*** Opening of MATERIAL SHOWN ***
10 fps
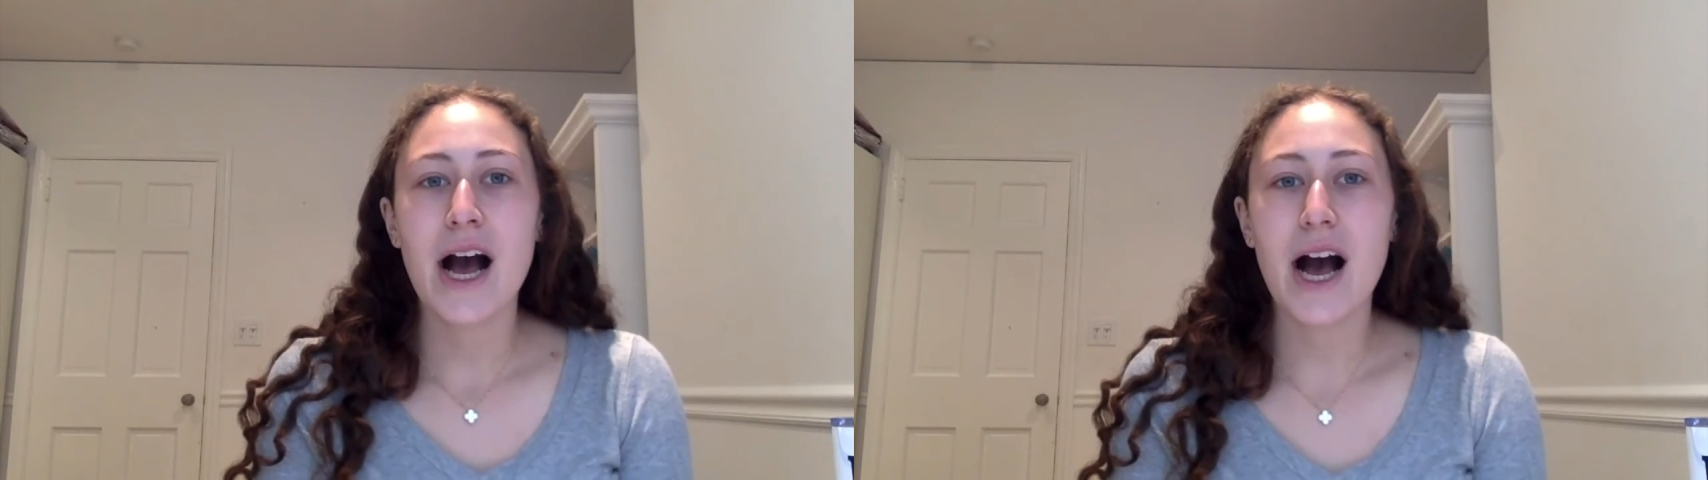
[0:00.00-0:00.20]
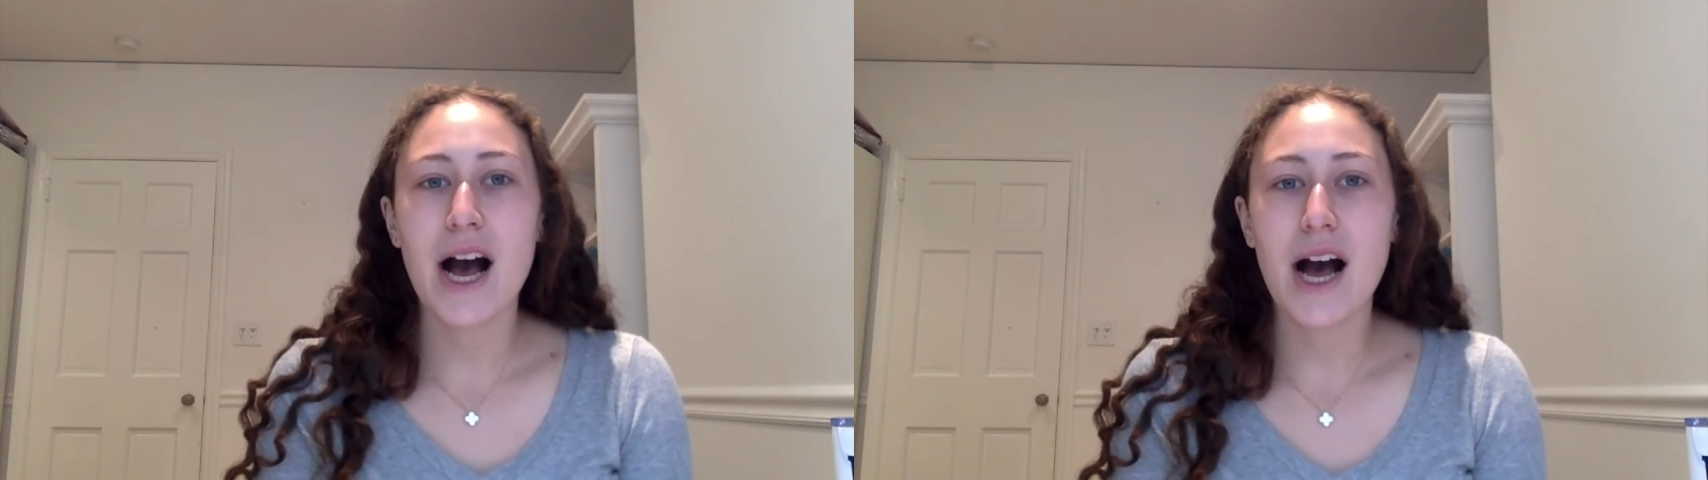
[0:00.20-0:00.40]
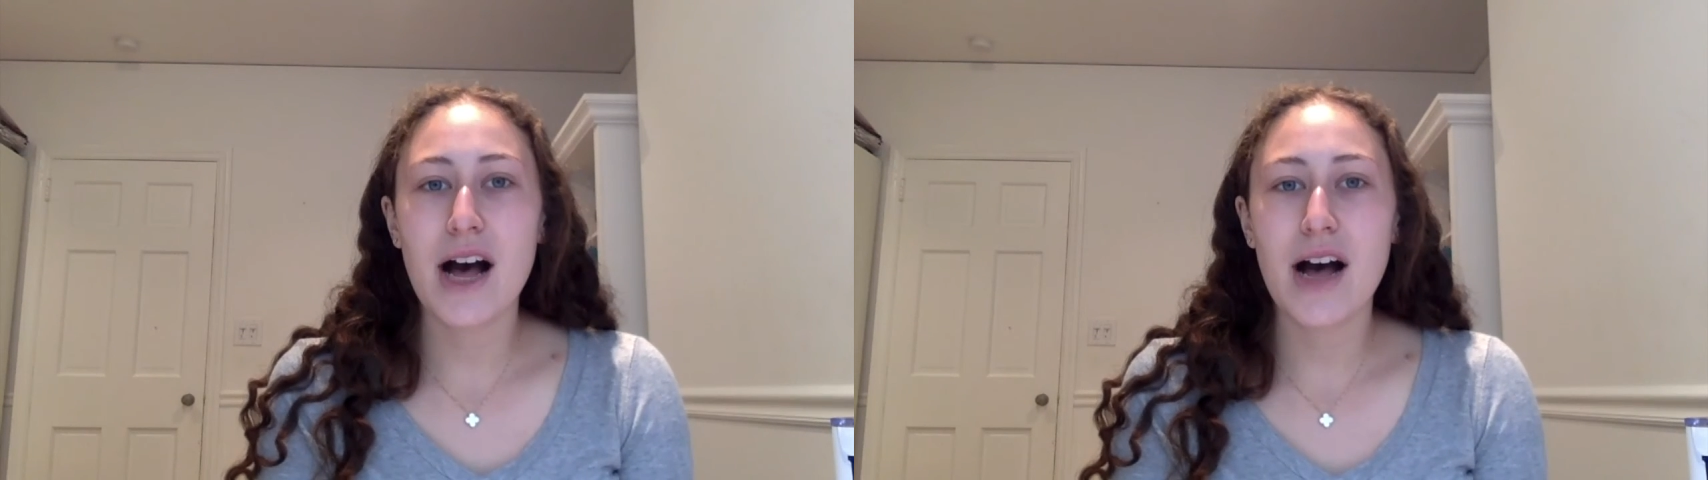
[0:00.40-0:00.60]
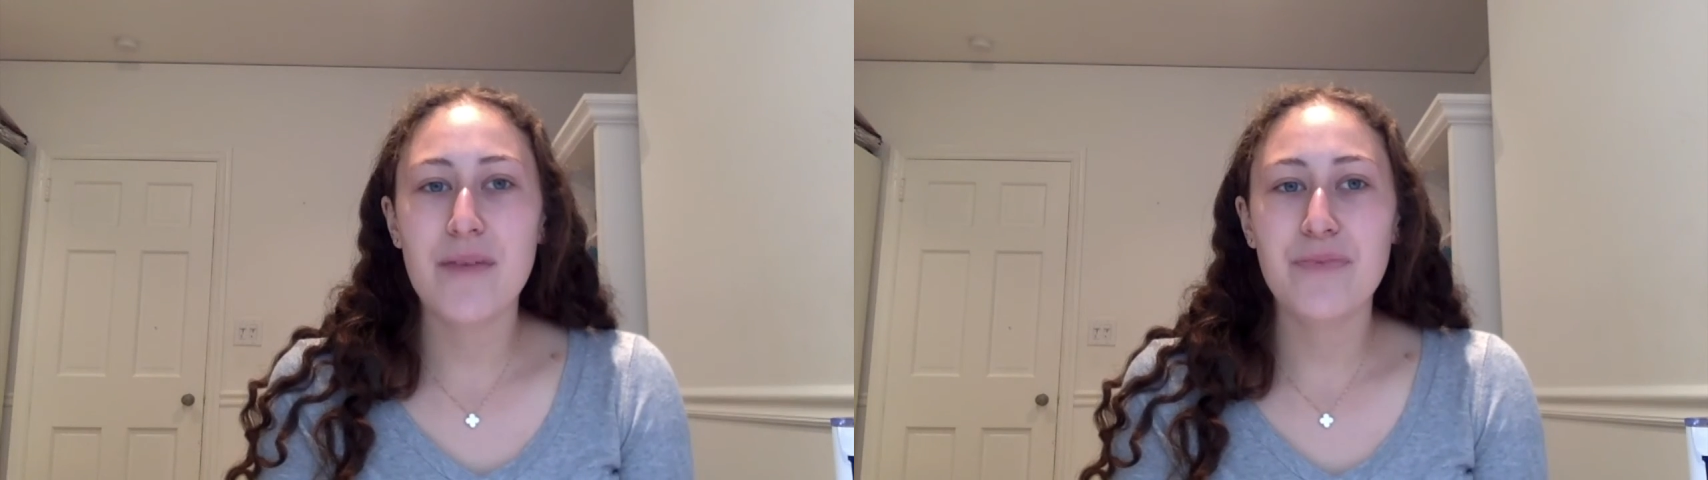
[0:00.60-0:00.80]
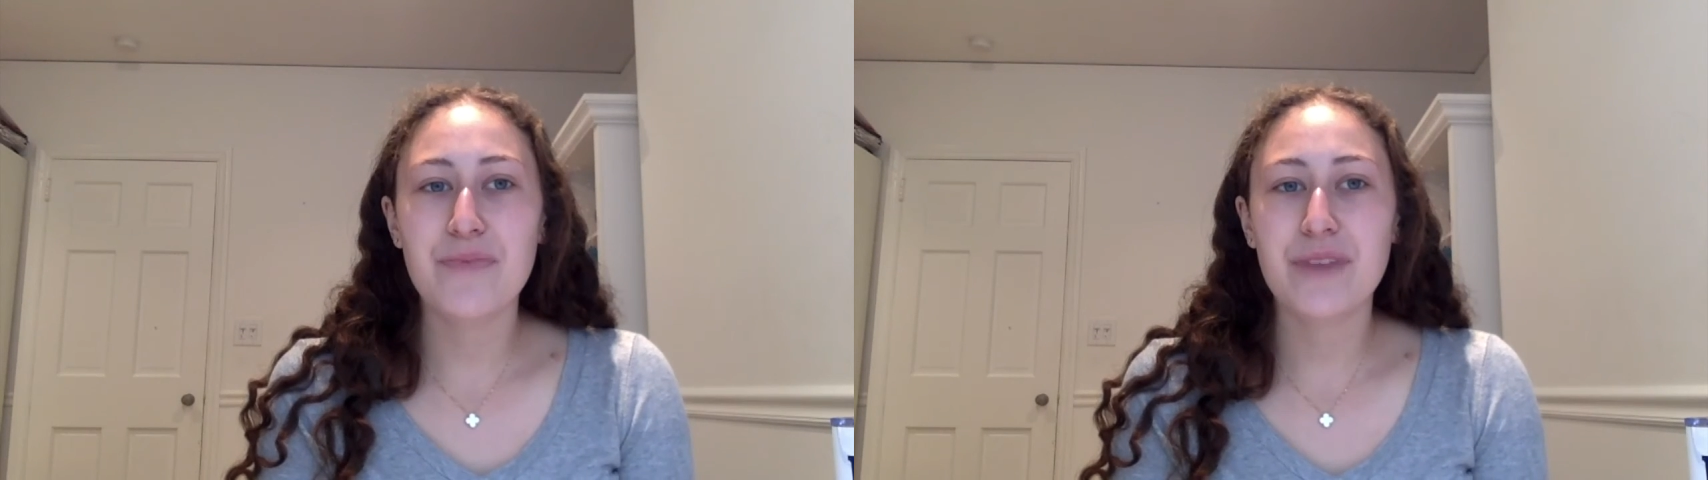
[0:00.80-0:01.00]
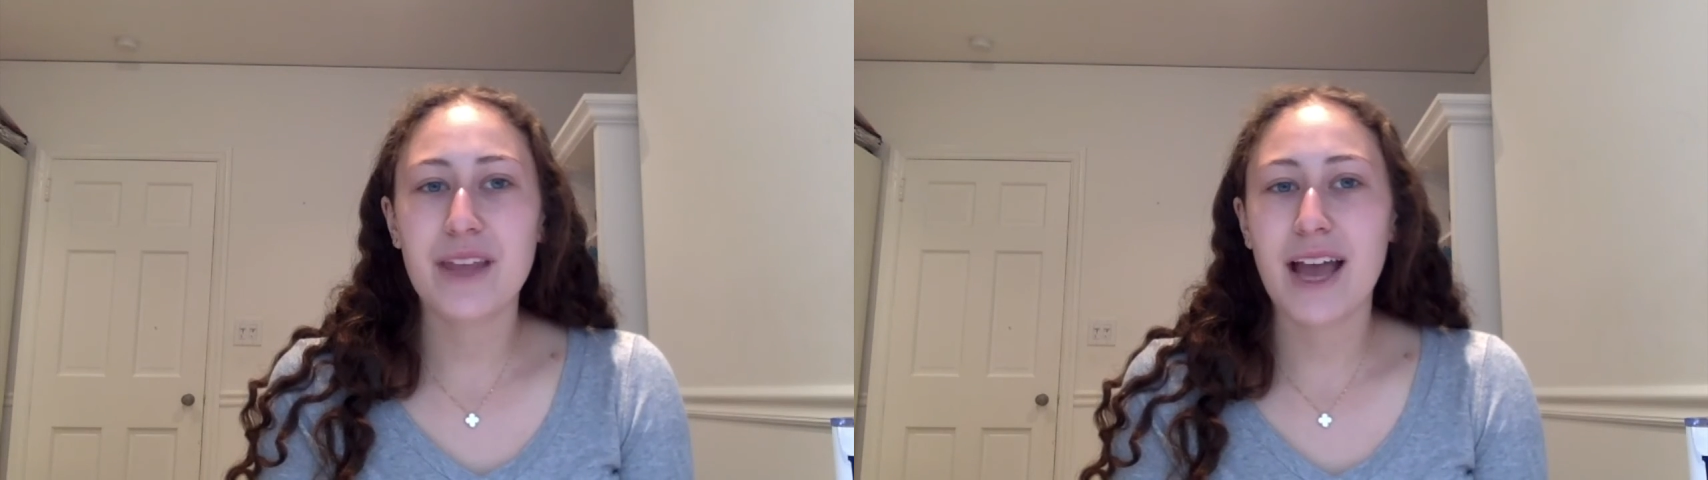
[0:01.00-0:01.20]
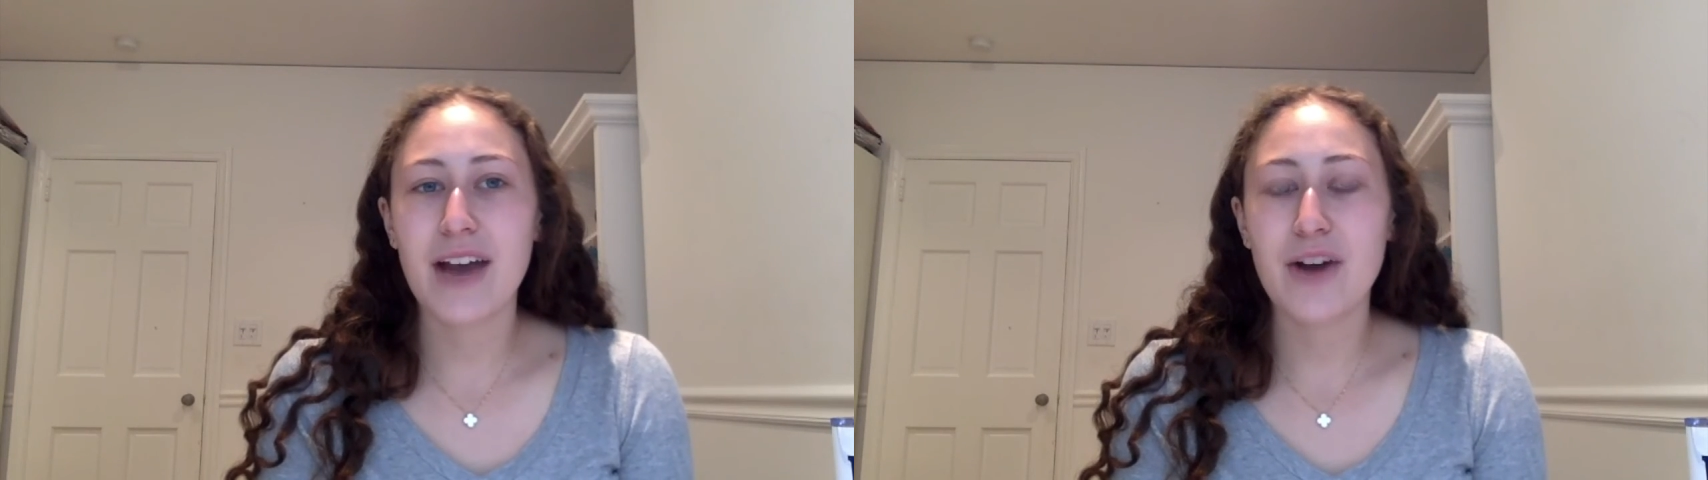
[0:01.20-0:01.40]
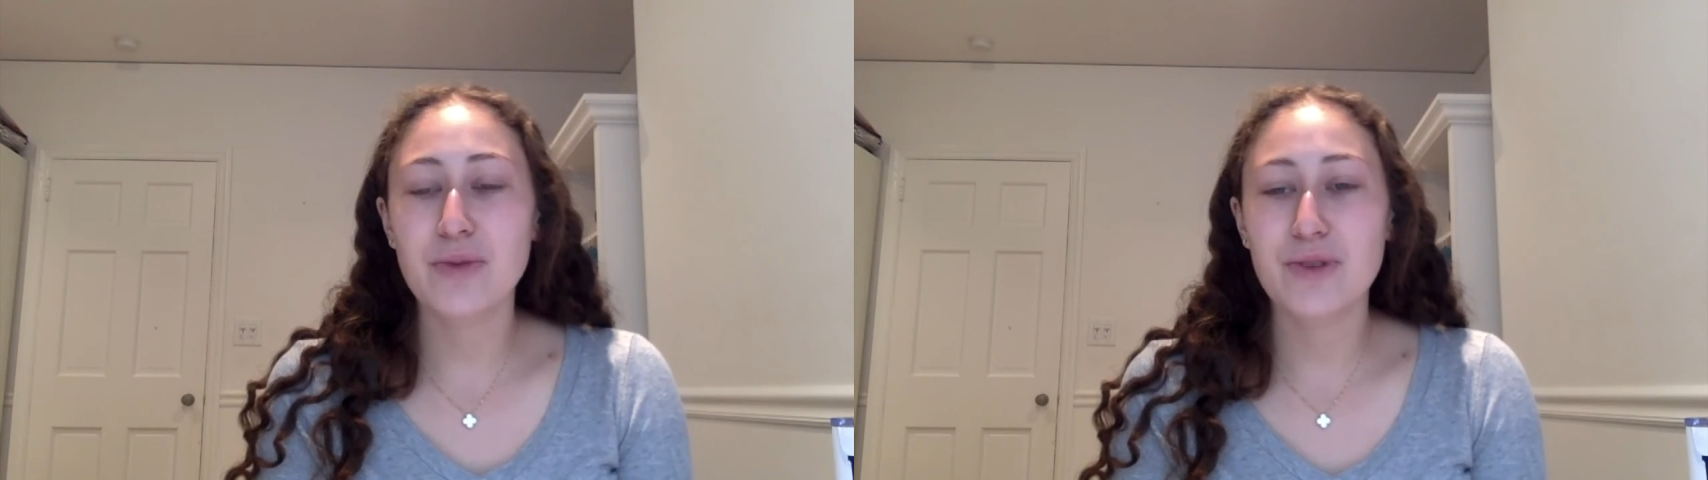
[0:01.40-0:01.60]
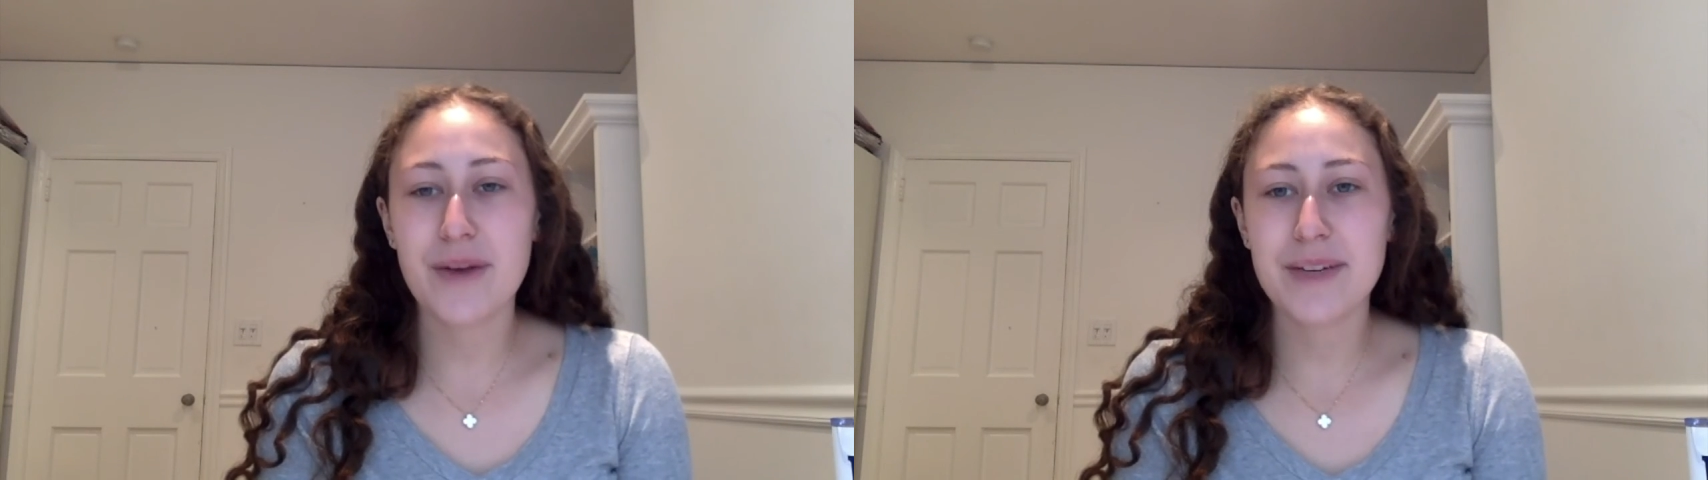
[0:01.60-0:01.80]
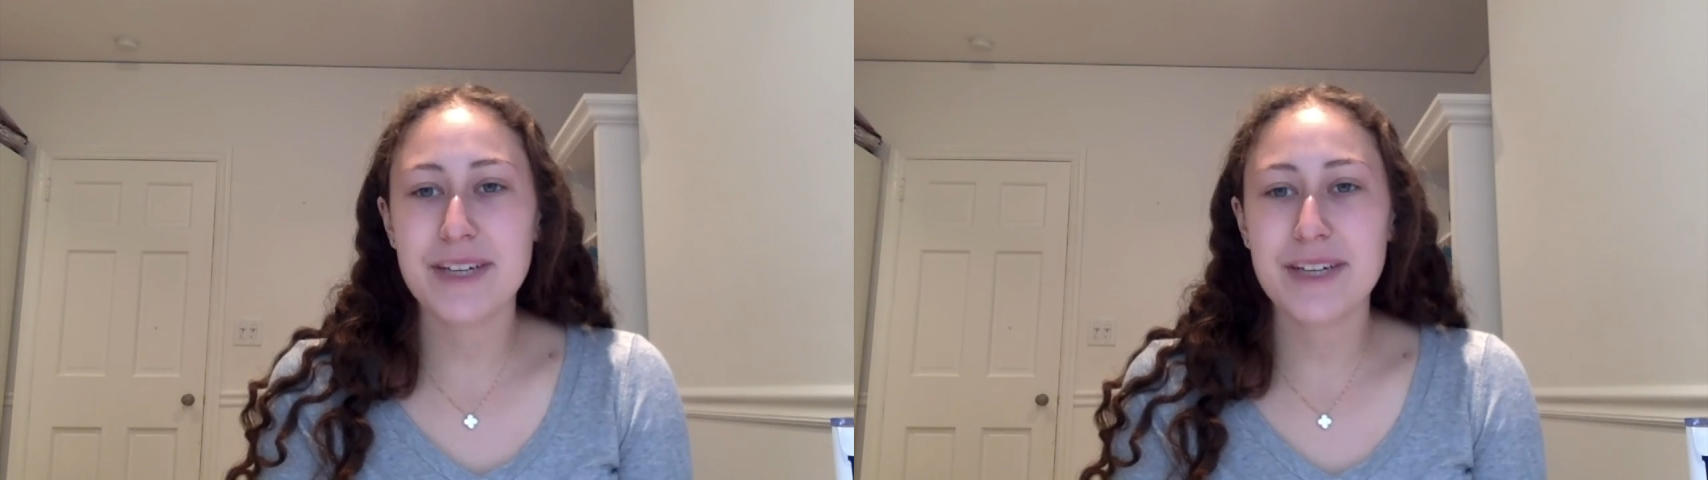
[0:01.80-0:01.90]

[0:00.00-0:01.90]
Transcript: I hope Schreiber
*** Close of MATERIAL SHOWN ***
» **WHAT IS NEEDED**
Hand back the records above exactly as they are, pictures excluded.

» **ANSWER SECTION**
10 fps
[0:00.00-0:00.20]
[0:00.20-0:00.40]
[0:00.40-0:00.60]
[0:00.60-0:00.80]
[0:00.80-0:01.00]
[0:01.00-0:01.20]
[0:01.20-0:01.40]
[0:01.40-0:01.60]
[0:01.60-0:01.80]
[0:01.80-0:01.90]

[0:00.00-0:01.90]
Transcript: I hope Schreiber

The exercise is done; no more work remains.